Flexibilität ist gefragt
Tui krempelt die Arbeitsstruktur um

Europas größter Reiseveranstalter Tui Deutschland baut seine Arbeitsstruktur radikal um. Mit der in der Tourismusbranche neuen Leiharbeit und flexiblen Arbeitszeiten für die rund 2000 Beschäftigten will die Tui besser auf den veränderten Markt und Kundenwünsche reagieren können.

HB/dpa HANNOVER. Außerdem wird das Weihnachtsgeld der Beschäftigten an den Firmenerfolg gekoppelt und zwischen 60 und 140 Prozent des Monatsgehalts betragen, sagte der Vorsitzende der Geschäftsführung, Volker Böttcher am Mittwoch in Hannover.

Eine entsprechende Betriebsvereinbarung hätten Tui Deutschland GmbH und Betriebsrat abgeschlossen. "Wir können uns vorstellen, dass dieses Modell auch auf andere Konzernunternehmen übertragen wird", sagte Böttcher.

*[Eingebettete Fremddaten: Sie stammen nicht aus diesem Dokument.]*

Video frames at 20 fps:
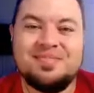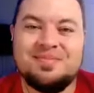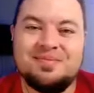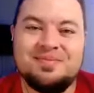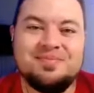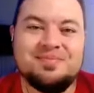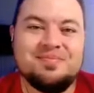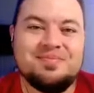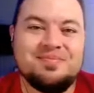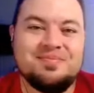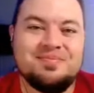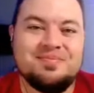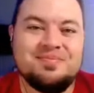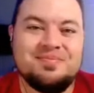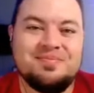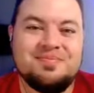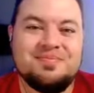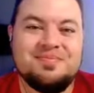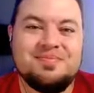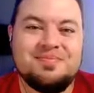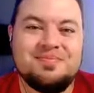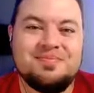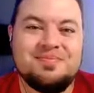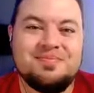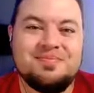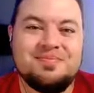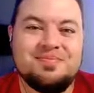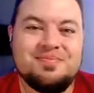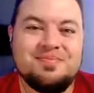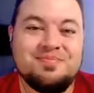
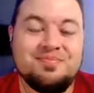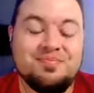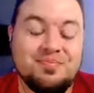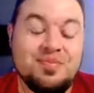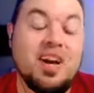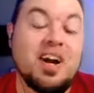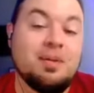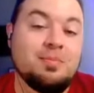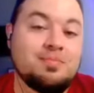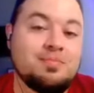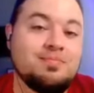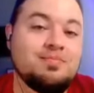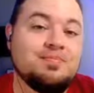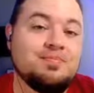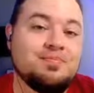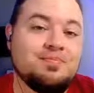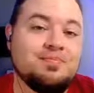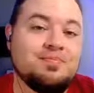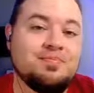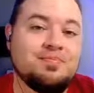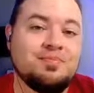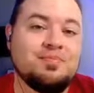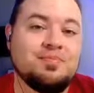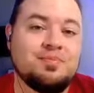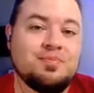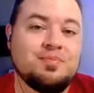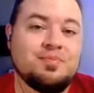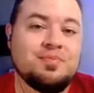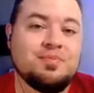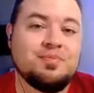
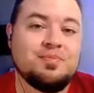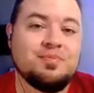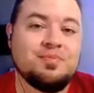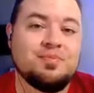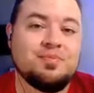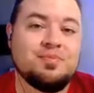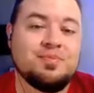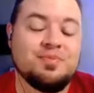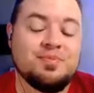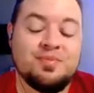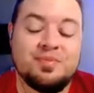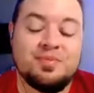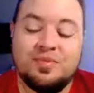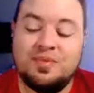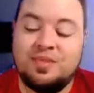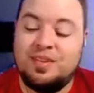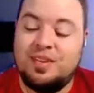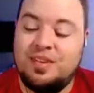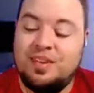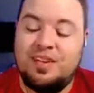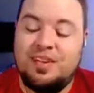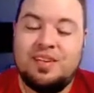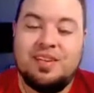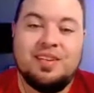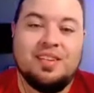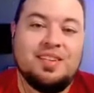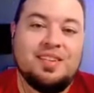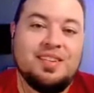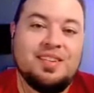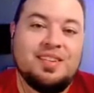
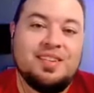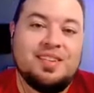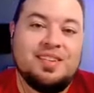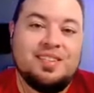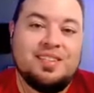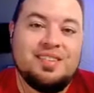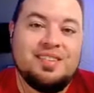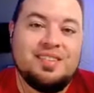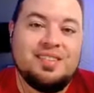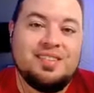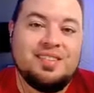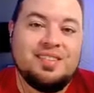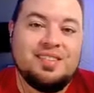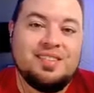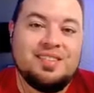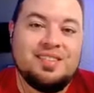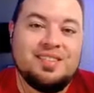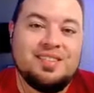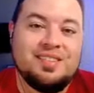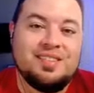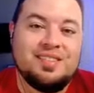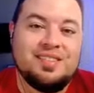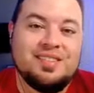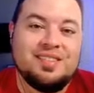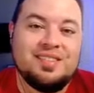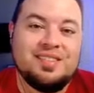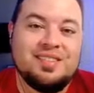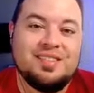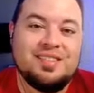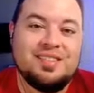
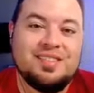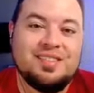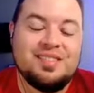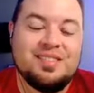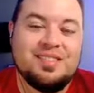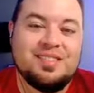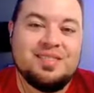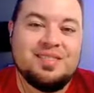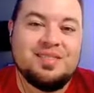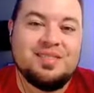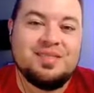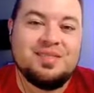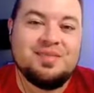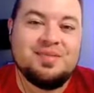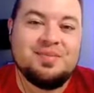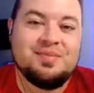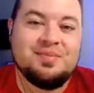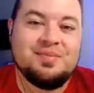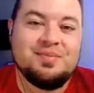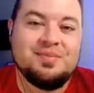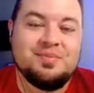This person isn't speaking.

Die Tui Deutschland-Beschäftigten arbeiten vom 1. Januar 2003 an Montag bis Samstag flexibel zwischen 7 und 20 Uhr an der Werktagen jeweils mindestens sechs Stunden. Über die Gründung einer eigenen Zeitarbeitsfirma mit rund 100 Beschäftigten im ersten Jahr wird nach Angaben von Böttcher zwar erst in der kommenden Woche entschieden. Die Tendenz gehe jedoch in diese Richtung. Das neue System spare rund vier Millionen Euro jährlich. Es gehe aber nicht in erster Linie um "einen kurzfristigen Einspareffekt", sondern die "Grundvoraussetzung, um dauerhaft am Markt erfolgreich auftreten zu können", betonte Böttcher.

Bislang hatte die Deutschland-Tochter des weltgrößten Reisekonzerns Tui (Hannover) Mitarbeiter für Produktion und Vertrieb der Kataloge selbst vorwiegend mit befristeten Verträgen eingestellt. Bereits im Februar hatten sich Geschäftsführung und Betriebsrat für die Mitarbeiter auf ein Sparpaket geeinigt. Im Gegenzug hatte die Tui eine Arbeitsplatz-Garantie bis Ende 2002 gegeben. Diese laufe aus, weil sie wegen der wahrscheinlichen Einrichtung der Zeitarbeitsfirma nicht mehr nötig sei. Mit den derzeit 90 befristet Beschäftigten werde über eine Übernahme in die Zeitarbeit gesprochen.

Der Umsatz der Tui Deutschland GmbH war im Jahr 2001/2002 (31. Oktober) im Zuge der allgemeinen Krise der Pauschalreisebranche um 8,4 Prozent auf 4,3 Milliarden Euro eingebrochen. Laut Böttcher habe die "Frühbucheroffensive" für die Wintersaison "gute Erfolge" gehabt und sei für Sommer 2003 nochmals ausgebaut worden.